- [PROBLEM DESCRIPTION]
Restate every line of the data word for word, except for the images.

- [DATA RECORDS]

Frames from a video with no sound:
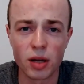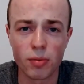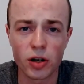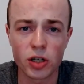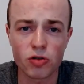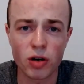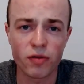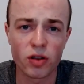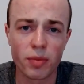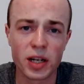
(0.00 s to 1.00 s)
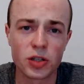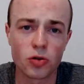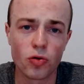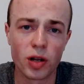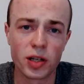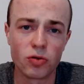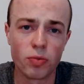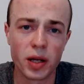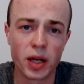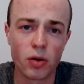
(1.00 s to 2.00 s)
might distract from the main story a little
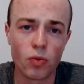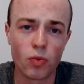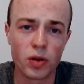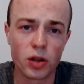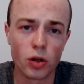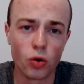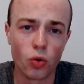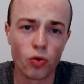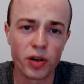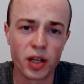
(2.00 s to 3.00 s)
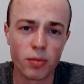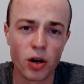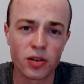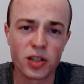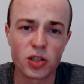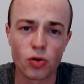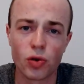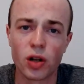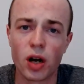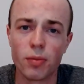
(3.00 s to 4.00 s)
bit with the Laurie and Martin
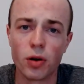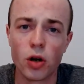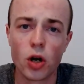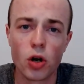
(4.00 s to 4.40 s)
storyline, but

- [PROBLEM SOLUTION]
Frames from a video with no sound:
(0.00 s to 1.00 s)
(1.00 s to 2.00 s)
might distract from the main story a little
(2.00 s to 3.00 s)
(3.00 s to 4.00 s)
bit with the Laurie and Martin
(4.00 s to 4.40 s)
storyline, but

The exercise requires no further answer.